Once the pictures are set aside, copy the records below exactly as they stand.

(Dataset excerpts)
• • •
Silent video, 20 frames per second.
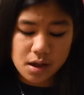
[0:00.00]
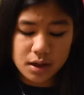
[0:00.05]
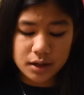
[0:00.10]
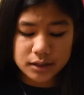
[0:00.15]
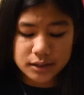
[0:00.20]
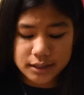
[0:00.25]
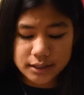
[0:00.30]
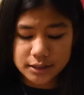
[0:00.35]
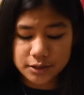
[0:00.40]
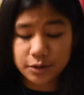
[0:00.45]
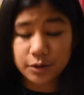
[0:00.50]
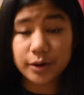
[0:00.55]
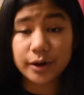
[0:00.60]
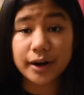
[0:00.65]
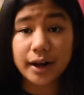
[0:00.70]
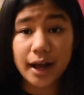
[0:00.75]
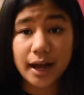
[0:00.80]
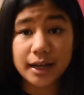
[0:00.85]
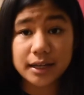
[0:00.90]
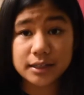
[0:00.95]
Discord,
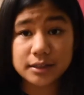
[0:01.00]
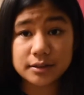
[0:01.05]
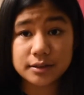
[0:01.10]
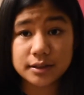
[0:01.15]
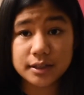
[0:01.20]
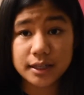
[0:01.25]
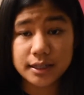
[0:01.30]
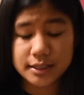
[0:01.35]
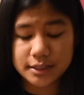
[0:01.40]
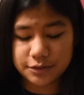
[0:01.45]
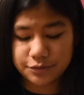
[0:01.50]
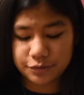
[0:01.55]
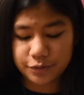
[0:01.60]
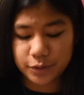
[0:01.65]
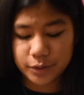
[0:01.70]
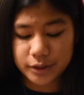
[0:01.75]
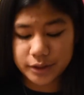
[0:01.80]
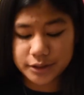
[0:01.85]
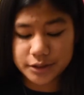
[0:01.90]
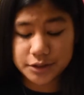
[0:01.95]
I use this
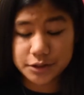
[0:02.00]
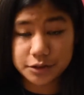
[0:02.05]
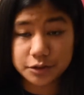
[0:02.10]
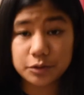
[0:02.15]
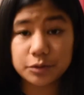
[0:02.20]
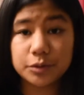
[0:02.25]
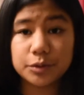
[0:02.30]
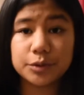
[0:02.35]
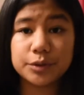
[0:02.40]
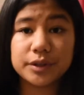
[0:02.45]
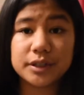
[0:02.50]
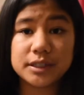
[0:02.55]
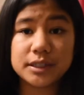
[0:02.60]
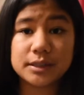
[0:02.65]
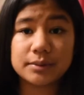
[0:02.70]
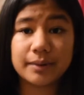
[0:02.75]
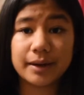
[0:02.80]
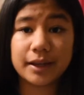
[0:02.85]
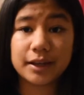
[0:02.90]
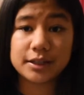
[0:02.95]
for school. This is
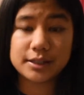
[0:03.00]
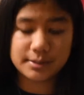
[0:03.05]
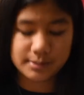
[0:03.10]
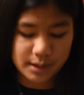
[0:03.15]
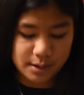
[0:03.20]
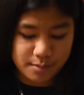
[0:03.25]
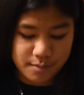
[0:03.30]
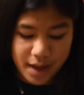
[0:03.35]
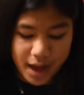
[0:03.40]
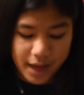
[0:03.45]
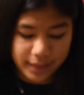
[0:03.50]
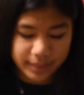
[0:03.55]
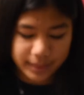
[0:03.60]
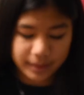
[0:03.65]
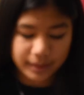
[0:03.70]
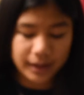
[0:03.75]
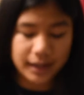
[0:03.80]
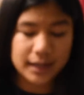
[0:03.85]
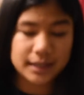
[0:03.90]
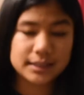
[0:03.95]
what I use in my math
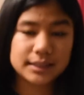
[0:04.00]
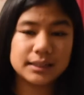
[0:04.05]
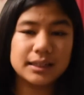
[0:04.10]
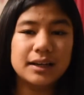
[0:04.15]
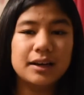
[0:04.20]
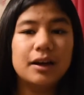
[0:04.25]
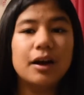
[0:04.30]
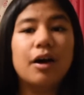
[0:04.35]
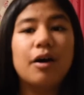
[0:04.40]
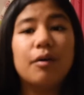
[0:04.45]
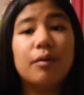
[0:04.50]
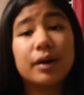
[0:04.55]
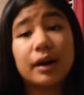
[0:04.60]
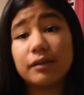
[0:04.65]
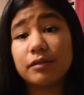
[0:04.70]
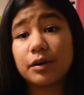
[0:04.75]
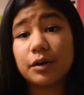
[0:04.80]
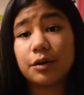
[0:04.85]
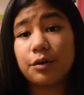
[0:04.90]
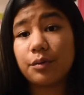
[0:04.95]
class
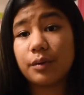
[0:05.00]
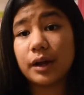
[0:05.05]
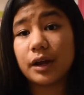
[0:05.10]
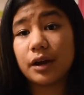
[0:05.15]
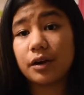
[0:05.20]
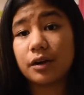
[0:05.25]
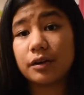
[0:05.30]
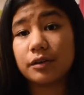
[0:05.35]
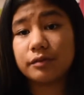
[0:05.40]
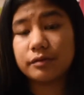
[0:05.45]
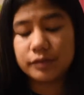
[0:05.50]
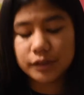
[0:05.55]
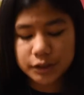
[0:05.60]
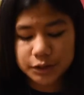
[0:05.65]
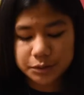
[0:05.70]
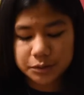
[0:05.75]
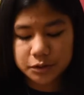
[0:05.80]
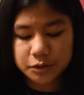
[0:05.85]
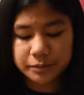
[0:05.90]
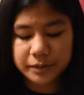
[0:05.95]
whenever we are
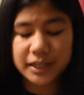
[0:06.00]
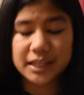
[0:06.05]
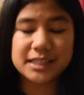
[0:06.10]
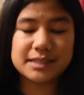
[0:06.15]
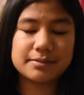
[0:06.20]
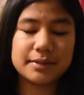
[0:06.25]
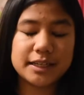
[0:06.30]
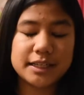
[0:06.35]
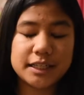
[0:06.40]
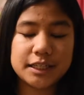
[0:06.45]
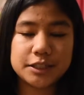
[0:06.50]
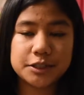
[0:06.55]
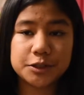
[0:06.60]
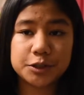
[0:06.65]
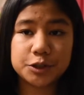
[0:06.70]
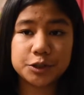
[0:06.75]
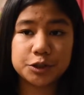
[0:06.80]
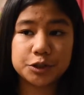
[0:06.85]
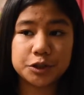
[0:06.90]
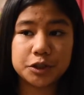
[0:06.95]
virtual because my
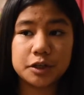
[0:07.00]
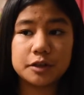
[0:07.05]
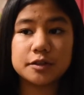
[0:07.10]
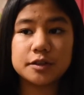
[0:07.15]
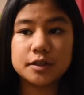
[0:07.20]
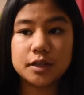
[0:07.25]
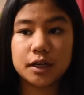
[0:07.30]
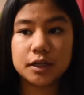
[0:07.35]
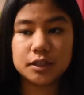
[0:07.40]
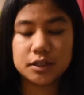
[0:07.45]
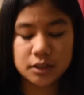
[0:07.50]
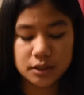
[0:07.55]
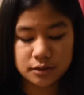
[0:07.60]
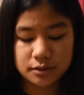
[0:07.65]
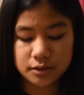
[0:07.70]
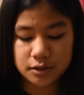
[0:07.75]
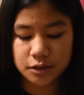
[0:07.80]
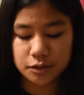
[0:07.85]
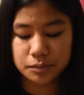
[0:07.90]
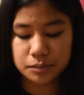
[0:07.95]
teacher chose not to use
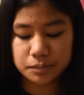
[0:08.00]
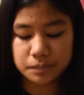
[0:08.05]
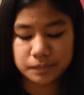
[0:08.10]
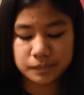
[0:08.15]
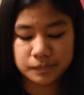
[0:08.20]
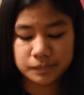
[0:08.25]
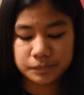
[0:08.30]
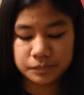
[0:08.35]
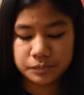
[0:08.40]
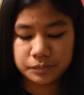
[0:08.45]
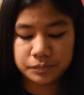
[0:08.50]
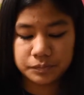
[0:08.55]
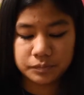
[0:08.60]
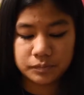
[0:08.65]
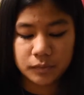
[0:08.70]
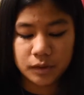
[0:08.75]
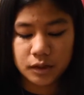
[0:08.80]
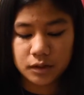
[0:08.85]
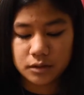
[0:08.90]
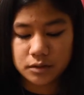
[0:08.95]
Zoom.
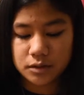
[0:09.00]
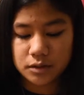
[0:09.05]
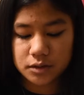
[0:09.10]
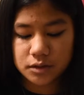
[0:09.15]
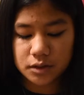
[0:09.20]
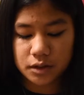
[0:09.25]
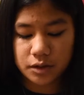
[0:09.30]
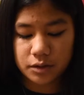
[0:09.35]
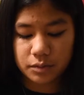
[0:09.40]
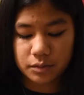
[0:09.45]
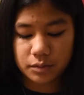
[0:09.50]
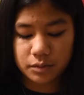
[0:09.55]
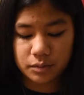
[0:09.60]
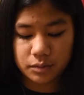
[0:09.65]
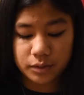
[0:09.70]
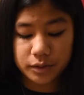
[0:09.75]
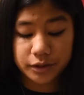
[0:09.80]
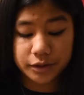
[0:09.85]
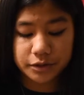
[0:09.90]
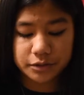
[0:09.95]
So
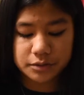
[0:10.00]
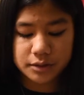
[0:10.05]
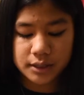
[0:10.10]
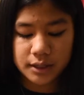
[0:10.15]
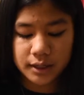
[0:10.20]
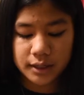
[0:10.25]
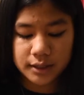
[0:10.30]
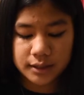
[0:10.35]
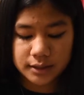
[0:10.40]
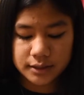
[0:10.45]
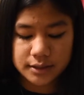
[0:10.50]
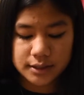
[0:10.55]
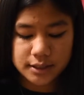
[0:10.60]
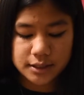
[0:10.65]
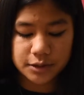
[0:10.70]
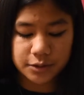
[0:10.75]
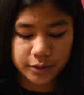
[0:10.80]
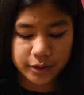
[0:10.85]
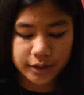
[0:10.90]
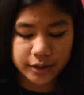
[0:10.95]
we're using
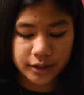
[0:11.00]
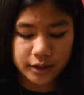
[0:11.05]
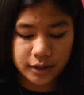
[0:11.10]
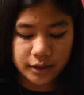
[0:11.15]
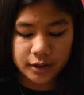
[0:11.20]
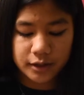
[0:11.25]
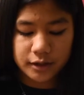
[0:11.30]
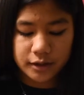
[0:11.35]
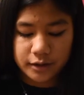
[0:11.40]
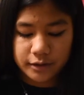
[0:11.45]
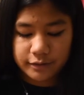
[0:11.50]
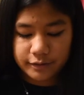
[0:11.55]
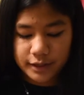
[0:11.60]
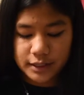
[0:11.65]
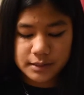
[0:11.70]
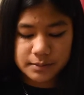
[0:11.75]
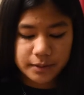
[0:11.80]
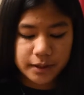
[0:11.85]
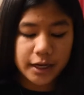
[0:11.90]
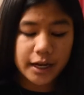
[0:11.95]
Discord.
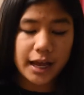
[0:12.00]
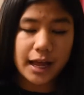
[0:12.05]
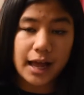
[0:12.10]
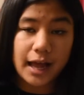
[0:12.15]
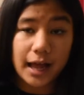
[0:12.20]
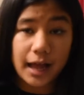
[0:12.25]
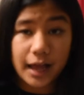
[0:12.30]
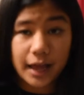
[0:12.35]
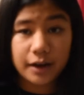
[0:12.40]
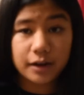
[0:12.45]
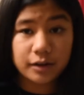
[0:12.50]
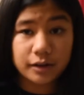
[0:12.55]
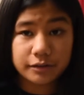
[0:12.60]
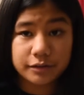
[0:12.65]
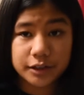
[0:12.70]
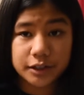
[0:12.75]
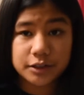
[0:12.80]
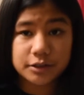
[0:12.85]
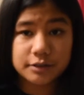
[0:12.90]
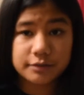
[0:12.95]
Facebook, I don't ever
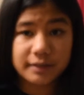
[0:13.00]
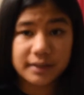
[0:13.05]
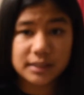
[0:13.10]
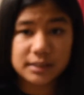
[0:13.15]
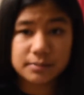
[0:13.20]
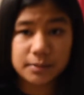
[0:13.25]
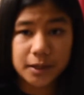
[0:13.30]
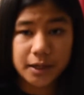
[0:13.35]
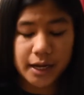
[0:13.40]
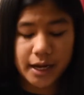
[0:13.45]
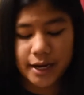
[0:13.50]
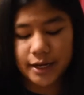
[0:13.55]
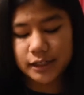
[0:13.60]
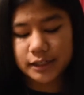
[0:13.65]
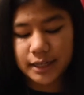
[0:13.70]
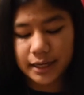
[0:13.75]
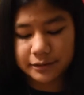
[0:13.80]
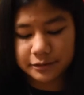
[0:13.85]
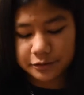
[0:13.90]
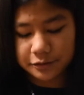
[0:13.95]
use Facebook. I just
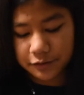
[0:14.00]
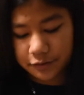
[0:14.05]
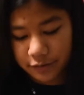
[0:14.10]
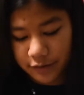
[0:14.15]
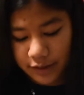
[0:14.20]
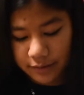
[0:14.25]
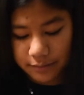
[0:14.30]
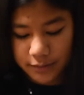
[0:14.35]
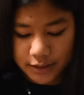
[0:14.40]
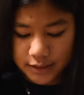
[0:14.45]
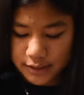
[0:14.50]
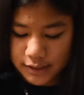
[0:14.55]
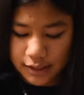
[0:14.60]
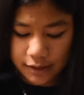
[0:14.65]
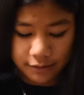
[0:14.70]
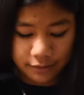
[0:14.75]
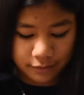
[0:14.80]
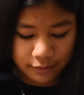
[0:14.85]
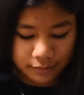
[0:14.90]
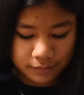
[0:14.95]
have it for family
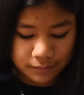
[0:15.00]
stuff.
• • •
** Output for this task **
Silent video, 20 frames per second.
[0:00.00]
[0:00.05]
[0:00.10]
[0:00.15]
[0:00.20]
[0:00.25]
[0:00.30]
[0:00.35]
[0:00.40]
[0:00.45]
[0:00.50]
[0:00.55]
[0:00.60]
[0:00.65]
[0:00.70]
[0:00.75]
[0:00.80]
[0:00.85]
[0:00.90]
[0:00.95]
Discord,
[0:01.00]
[0:01.05]
[0:01.10]
[0:01.15]
[0:01.20]
[0:01.25]
[0:01.30]
[0:01.35]
[0:01.40]
[0:01.45]
[0:01.50]
[0:01.55]
[0:01.60]
[0:01.65]
[0:01.70]
[0:01.75]
[0:01.80]
[0:01.85]
[0:01.90]
[0:01.95]
I use this
[0:02.00]
[0:02.05]
[0:02.10]
[0:02.15]
[0:02.20]
[0:02.25]
[0:02.30]
[0:02.35]
[0:02.40]
[0:02.45]
[0:02.50]
[0:02.55]
[0:02.60]
[0:02.65]
[0:02.70]
[0:02.75]
[0:02.80]
[0:02.85]
[0:02.90]
[0:02.95]
for school. This is
[0:03.00]
[0:03.05]
[0:03.10]
[0:03.15]
[0:03.20]
[0:03.25]
[0:03.30]
[0:03.35]
[0:03.40]
[0:03.45]
[0:03.50]
[0:03.55]
[0:03.60]
[0:03.65]
[0:03.70]
[0:03.75]
[0:03.80]
[0:03.85]
[0:03.90]
[0:03.95]
what I use in my math
[0:04.00]
[0:04.05]
[0:04.10]
[0:04.15]
[0:04.20]
[0:04.25]
[0:04.30]
[0:04.35]
[0:04.40]
[0:04.45]
[0:04.50]
[0:04.55]
[0:04.60]
[0:04.65]
[0:04.70]
[0:04.75]
[0:04.80]
[0:04.85]
[0:04.90]
[0:04.95]
class
[0:05.00]
[0:05.05]
[0:05.10]
[0:05.15]
[0:05.20]
[0:05.25]
[0:05.30]
[0:05.35]
[0:05.40]
[0:05.45]
[0:05.50]
[0:05.55]
[0:05.60]
[0:05.65]
[0:05.70]
[0:05.75]
[0:05.80]
[0:05.85]
[0:05.90]
[0:05.95]
whenever we are
[0:06.00]
[0:06.05]
[0:06.10]
[0:06.15]
[0:06.20]
[0:06.25]
[0:06.30]
[0:06.35]
[0:06.40]
[0:06.45]
[0:06.50]
[0:06.55]
[0:06.60]
[0:06.65]
[0:06.70]
[0:06.75]
[0:06.80]
[0:06.85]
[0:06.90]
[0:06.95]
virtual because my
[0:07.00]
[0:07.05]
[0:07.10]
[0:07.15]
[0:07.20]
[0:07.25]
[0:07.30]
[0:07.35]
[0:07.40]
[0:07.45]
[0:07.50]
[0:07.55]
[0:07.60]
[0:07.65]
[0:07.70]
[0:07.75]
[0:07.80]
[0:07.85]
[0:07.90]
[0:07.95]
teacher chose not to use
[0:08.00]
[0:08.05]
[0:08.10]
[0:08.15]
[0:08.20]
[0:08.25]
[0:08.30]
[0:08.35]
[0:08.40]
[0:08.45]
[0:08.50]
[0:08.55]
[0:08.60]
[0:08.65]
[0:08.70]
[0:08.75]
[0:08.80]
[0:08.85]
[0:08.90]
[0:08.95]
Zoom.
[0:09.00]
[0:09.05]
[0:09.10]
[0:09.15]
[0:09.20]
[0:09.25]
[0:09.30]
[0:09.35]
[0:09.40]
[0:09.45]
[0:09.50]
[0:09.55]
[0:09.60]
[0:09.65]
[0:09.70]
[0:09.75]
[0:09.80]
[0:09.85]
[0:09.90]
[0:09.95]
So
[0:10.00]
[0:10.05]
[0:10.10]
[0:10.15]
[0:10.20]
[0:10.25]
[0:10.30]
[0:10.35]
[0:10.40]
[0:10.45]
[0:10.50]
[0:10.55]
[0:10.60]
[0:10.65]
[0:10.70]
[0:10.75]
[0:10.80]
[0:10.85]
[0:10.90]
[0:10.95]
we're using
[0:11.00]
[0:11.05]
[0:11.10]
[0:11.15]
[0:11.20]
[0:11.25]
[0:11.30]
[0:11.35]
[0:11.40]
[0:11.45]
[0:11.50]
[0:11.55]
[0:11.60]
[0:11.65]
[0:11.70]
[0:11.75]
[0:11.80]
[0:11.85]
[0:11.90]
[0:11.95]
Discord.
[0:12.00]
[0:12.05]
[0:12.10]
[0:12.15]
[0:12.20]
[0:12.25]
[0:12.30]
[0:12.35]
[0:12.40]
[0:12.45]
[0:12.50]
[0:12.55]
[0:12.60]
[0:12.65]
[0:12.70]
[0:12.75]
[0:12.80]
[0:12.85]
[0:12.90]
[0:12.95]
Facebook, I don't ever
[0:13.00]
[0:13.05]
[0:13.10]
[0:13.15]
[0:13.20]
[0:13.25]
[0:13.30]
[0:13.35]
[0:13.40]
[0:13.45]
[0:13.50]
[0:13.55]
[0:13.60]
[0:13.65]
[0:13.70]
[0:13.75]
[0:13.80]
[0:13.85]
[0:13.90]
[0:13.95]
use Facebook. I just
[0:14.00]
[0:14.05]
[0:14.10]
[0:14.15]
[0:14.20]
[0:14.25]
[0:14.30]
[0:14.35]
[0:14.40]
[0:14.45]
[0:14.50]
[0:14.55]
[0:14.60]
[0:14.65]
[0:14.70]
[0:14.75]
[0:14.80]
[0:14.85]
[0:14.90]
[0:14.95]
have it for family
[0:15.00]
stuff.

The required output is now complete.